Obama Defends Kathleen Sebelius Over Controversial Morning-After Pill Decision
WASHINGTON -- President Barack Obama threw his support behind Health and Human Services Secretary Kathleen Sebelius on Thursday regarding her controversial decision to prevent the morning-after pill from being made available over the counter.
Still, he emphasized he had nothing to do with it.
"With respect to Plan B, I did not get involved in the process," Obama told reporters during a White House briefing. "This was a decision that was made by Kathleen Sebelius."
Sebelius rattled women's health advocates on Wednesday when, in an unprecedented move, she invoked her authority to veto a plan by the Food and Drug Administration to make Plan B One Step, commonly referred to as the morning-after pill, available over the counter without age restrictions.

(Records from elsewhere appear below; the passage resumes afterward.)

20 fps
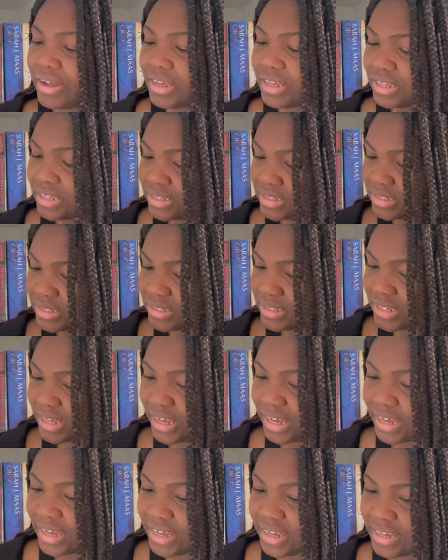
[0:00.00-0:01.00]

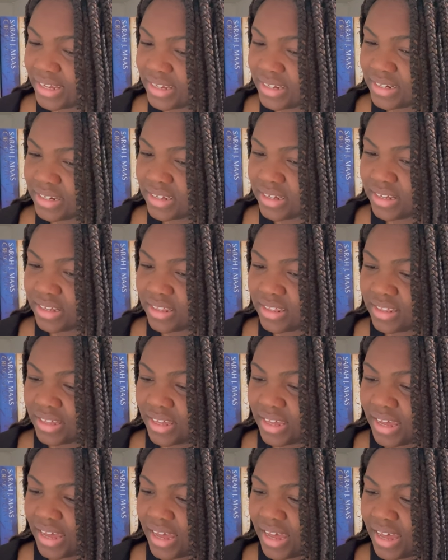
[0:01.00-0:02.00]
Inside
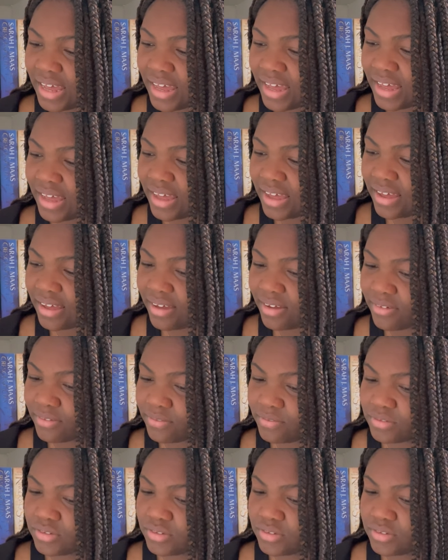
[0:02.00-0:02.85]
they have,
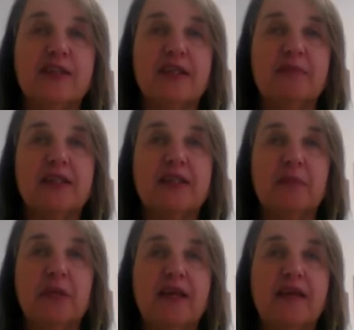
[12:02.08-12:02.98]
seems to
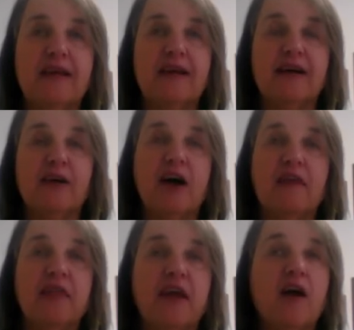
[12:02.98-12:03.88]
be
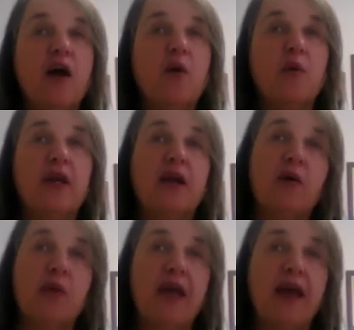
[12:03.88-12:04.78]
caught there. We know
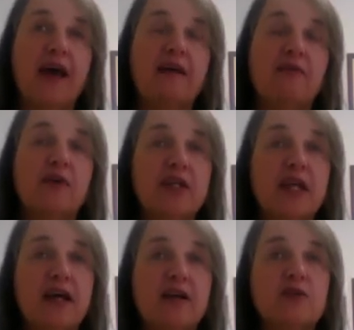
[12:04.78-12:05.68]
we have
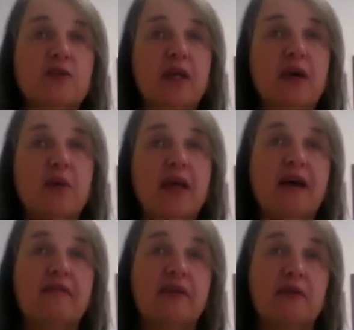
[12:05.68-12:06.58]
hotels, we know we
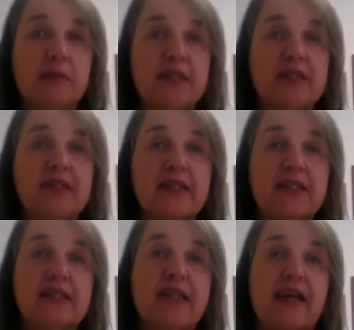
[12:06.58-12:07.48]
have other
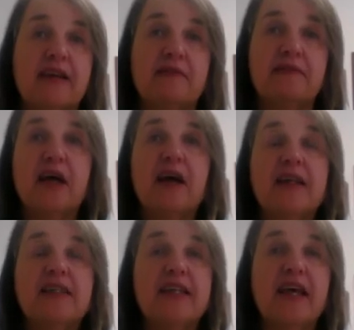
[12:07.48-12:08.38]
businesses that have
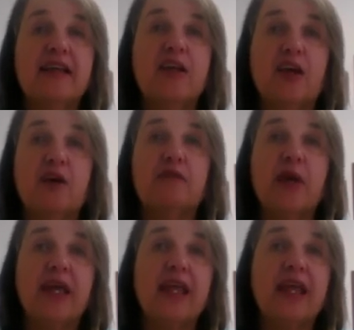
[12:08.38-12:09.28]
said, you know, if
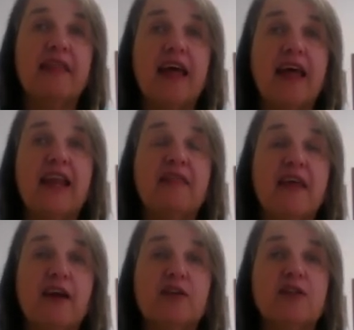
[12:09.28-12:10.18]
we can get that in
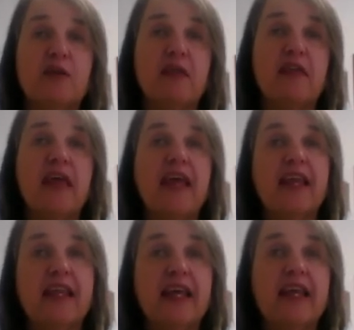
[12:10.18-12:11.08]
there so that they
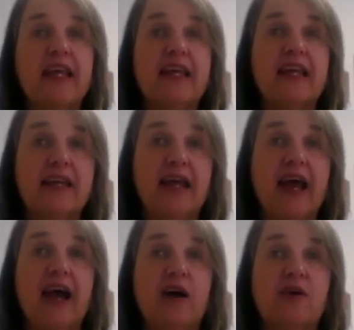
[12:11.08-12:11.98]
can get in and
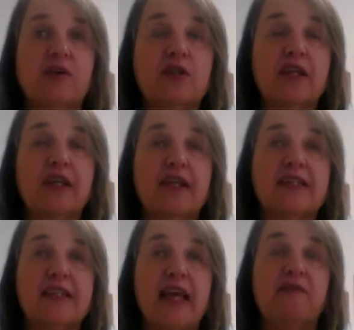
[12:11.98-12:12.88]
out in a
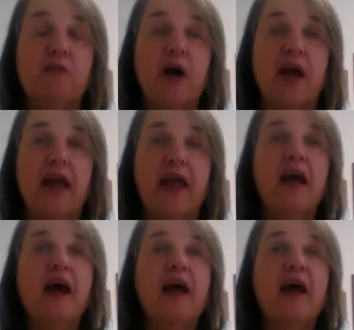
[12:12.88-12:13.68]
safe way,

She reasoned that adolescent girls may not have the behavioral maturity to understand how to use the pill. For now, Plan B remains behind the pharmacy counter and available without a prescription only to women 17 and older.
Obama said that as a father of two daughters, he thinks the government should "apply some common sense" to rules governing over-the-counter medicine. He said he understood Sebelius' concern about letting medication with potentially adverse side effects be available to 10-year-old girls "alongside bubble gum or batteries" at drugs stores.

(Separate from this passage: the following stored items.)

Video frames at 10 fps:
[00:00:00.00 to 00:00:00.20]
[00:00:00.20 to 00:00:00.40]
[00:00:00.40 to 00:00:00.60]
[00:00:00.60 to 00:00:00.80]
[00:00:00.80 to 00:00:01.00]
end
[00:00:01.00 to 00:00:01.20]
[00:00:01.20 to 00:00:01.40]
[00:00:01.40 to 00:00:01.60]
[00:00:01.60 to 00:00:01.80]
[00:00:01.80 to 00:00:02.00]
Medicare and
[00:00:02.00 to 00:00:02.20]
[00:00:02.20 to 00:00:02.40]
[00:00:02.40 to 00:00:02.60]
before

"I think most parents would probably feel the same way," he said. Asked point blank if he supports Sebelius' decision, Obama said, "I do."
White House spokesman Jay Carney later batted away questions about the White House possibly influencing Sebelius' decision on the matter, for political reasons.
"The implication in your question is that Kathleen Sebelius doesn't support this decision," Carney told a reporter. "I think you ought to ask her because she does, and she made it."